Continental-scale validation of the temperature signal in oxygen isotopes of Sphagnum cellulose and its application as a paleoclimate proxy

This study investigates the use of stable oxygen isotopes in Sphagnum moss cellulose as a paleotemperature indicator in peat deposits. We collected water and peat samples from temperate ombrotrophic and kettle peatlands across northern North America, spanning 80 degrees of longitude and nearly 20 degrees of latitude, and tested potential effects of evaporation, relative humidity and microtopography that might confound a temperature relationship. The delta18O of both bog water and Sphagnum moss cellulose showed a strong linear relationship with growing-season temperature. Evaporative effects were minimal, suggesting that only the biochemical fractionation factor needs to be considered in reconstructing the isotopic composition of meteoric water from cellulose delta18O values.
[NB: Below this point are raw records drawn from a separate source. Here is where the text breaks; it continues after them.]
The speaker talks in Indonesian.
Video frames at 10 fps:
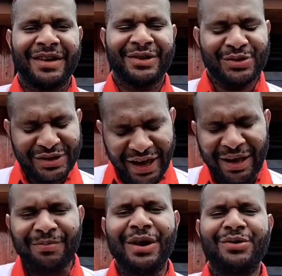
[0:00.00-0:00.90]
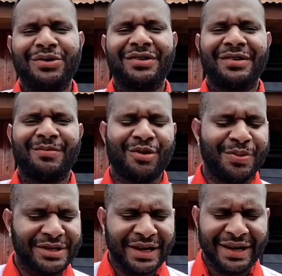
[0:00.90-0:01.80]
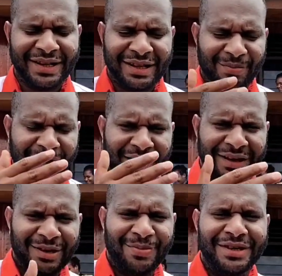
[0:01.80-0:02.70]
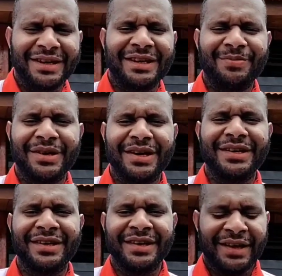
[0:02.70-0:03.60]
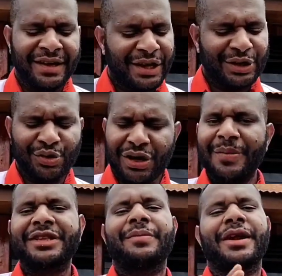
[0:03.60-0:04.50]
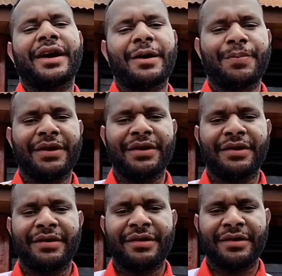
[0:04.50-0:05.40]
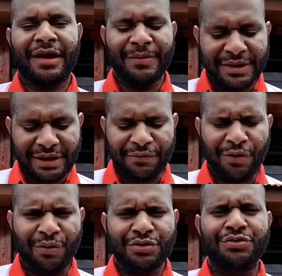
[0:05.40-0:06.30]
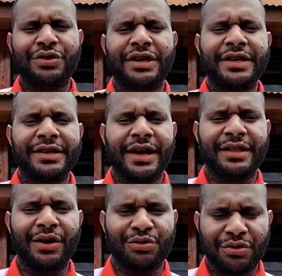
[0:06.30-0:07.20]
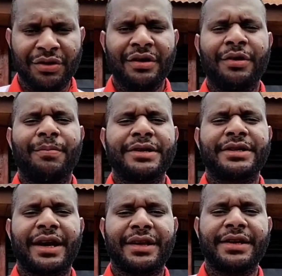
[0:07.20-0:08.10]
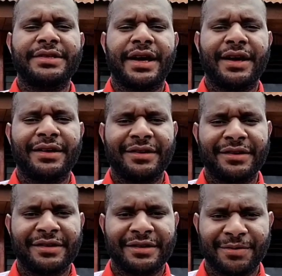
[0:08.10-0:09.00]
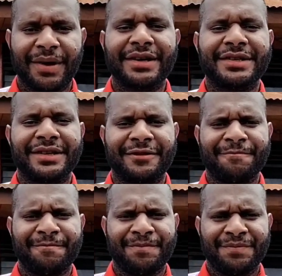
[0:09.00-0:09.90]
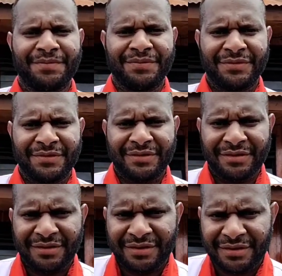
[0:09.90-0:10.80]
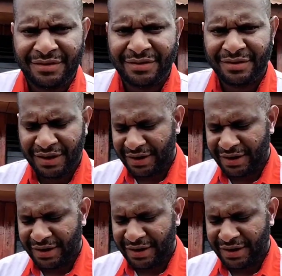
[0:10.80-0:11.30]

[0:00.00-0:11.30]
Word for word: itu silakan bangun mau bicara tentang ini begini begini itu kami tidak menanggapi kami tetap fokus untuk kerja nyata untuk nih Indonesia. Terima kasih. Hmm. Ya kita bisa lihat dalam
Microtopographic effects introduced variability of ∼1.4‰, within the uncertainty of the biochemical fractionation factor. We used this paleotemperature proxy to assess relative changes in precipitation and temperature from two cores taken in Minden and Irwin Smith Bogs in central and northeastern Michigan. These records extend back to the middle Holocene, and reveal extreme drought events at ∼ 5000 and ∼ 1000 cal yr BP, the latter corresponding to warm temperature anomalies and synchronous with the Medieval Climate Anomaly (MCA). The warm/drought event during the MCA is consistent with positive temperature excursions in the North Atlantic Ocean and the Caribbean recorded in planktonic foraminifera. Comparison of pollen and isotope-based temperature reconstructions also reveal a likely shift in atmospheric circulation or precipitation seasonality during the MCA.